Unleashing the Representational Power of Fourier Shapes for Attacking Infrared Object Detection
Pith reviewed 2026-05-20 12:25 UTC · model grok-4.3
The pith
Compact Fourier shapes can be optimized to produce physical patches that robustly fool infrared object detectors.
A machine-rendered reading of the paper's core claim, the machinery that carries it, and where it could break.
Core claim
The authors claim that by learning Fourier coefficients to define shape boundaries and analytically converting them to masks, they can generate infrared adversarial patches that achieve over 88% success in evading detectors at distances exceeding 25 meters under diverse conditions.
What carries the argument
End-to-end differentiable mapping from Fourier coefficients to pixel masks using the winding number theorem
If this is right
- The generated physical patches evade detectors effectively across diverse distances, angles, poses, and different individuals.

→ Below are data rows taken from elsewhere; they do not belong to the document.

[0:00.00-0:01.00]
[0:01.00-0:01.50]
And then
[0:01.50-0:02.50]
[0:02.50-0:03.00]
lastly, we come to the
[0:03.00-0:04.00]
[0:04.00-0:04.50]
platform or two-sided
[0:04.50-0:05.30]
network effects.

- Over 88% attack success rate is achieved at distances greater than 25 meters with a detection confidence of 0.5.
- The end-to-end framework allows for more effective optimization compared to non-differentiable shape representations.
- Both digital and physical experiments validate superior performance over existing shape-based infrared attack methods.

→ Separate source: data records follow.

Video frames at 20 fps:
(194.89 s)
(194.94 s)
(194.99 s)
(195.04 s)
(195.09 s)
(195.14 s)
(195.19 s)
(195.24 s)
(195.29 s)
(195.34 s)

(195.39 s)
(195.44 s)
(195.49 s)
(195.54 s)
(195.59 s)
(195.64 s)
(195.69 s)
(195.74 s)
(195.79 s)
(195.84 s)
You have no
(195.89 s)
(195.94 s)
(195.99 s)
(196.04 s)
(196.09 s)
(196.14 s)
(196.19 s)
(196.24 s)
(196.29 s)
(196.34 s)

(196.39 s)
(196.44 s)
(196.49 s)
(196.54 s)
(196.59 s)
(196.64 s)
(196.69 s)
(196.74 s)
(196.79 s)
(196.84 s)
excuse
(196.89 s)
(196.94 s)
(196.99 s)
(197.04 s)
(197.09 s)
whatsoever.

Where Pith is reading between the lines
- This approach might be adapted to optimize shapes for evading other types of sensors by changing the mask interpretation.
- Additional factors like the thermal conductivity of the patch material could influence real-world performance beyond the shape alone.

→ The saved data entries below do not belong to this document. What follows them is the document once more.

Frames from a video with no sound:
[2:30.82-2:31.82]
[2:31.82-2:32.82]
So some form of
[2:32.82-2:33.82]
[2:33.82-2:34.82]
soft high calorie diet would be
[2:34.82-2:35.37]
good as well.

- Evaluating the attack on a wider range of infrared detector models would test its generalizability.
Load-bearing premise
The winding number theorem can accurately and differentiably translate a small set of Fourier coefficients into complex pixel masks suitable for real infrared attack scenarios.
What would settle it
Observing that the optimized physical patches achieve less than 50% attack success rate when tested at distances over 25 meters in multiple outdoor trials with varying environmental conditions would indicate the method does not deliver the claimed robustness.
Figures
read the original abstract
Infrared object detection is crucial for perception in autonomous driving and surveillance but remains vulnerable to physical adversarial attacks. Unlike in the RGB domain, where attacks rely on color texture, infrared attacks must manipulate thermal signatures, making the geometry shape of heat-blocking materials the primary adversarial information carrier. Current shape-based methods suffer from a fundamental trade-off between representational capability and optimization power, limiting their attack effectiveness.In this work, we overcome this dilemma by introducing learnable Fourier shapes to the infrared domain. We utilize an end-to-end differentiable framework where a compact set of Fourier coefficients, defining the shape boundary, is analytically mapped to a pixel-space mask via the winding number theorem. This enables efficient gradient-based optimization to generate potent shapes that cause human targets to evade detection. Extensive digital and physical experiments provide a comprehensive evaluation and validate our superior performance. Our resulting physical patch achieves striking robustness, successfully evading detectors across diverse distances, angles, poses, and individuals, and achieves over 88% attack success rate at distances greater than 25m (conf.=0.5). Code is available at https://github.com/Yongyx99/Fourier-shape-attack.
Editorial analysis
A structured set of objections, weighed in public.
Referee Report
Summary. The paper introduces learnable Fourier shapes for physical adversarial attacks on infrared object detectors. A compact vector of Fourier coefficients parameterizes the boundary of a heat-blocking patch; this is mapped analytically to a binary pixel mask via the winding-number theorem inside an end-to-end differentiable pipeline, enabling gradient-based optimization. Digital and physical experiments are reported to show that the resulting patches evade detectors across distances, angles, poses and individuals, with an attack success rate exceeding 88 % at ranges greater than 25 m.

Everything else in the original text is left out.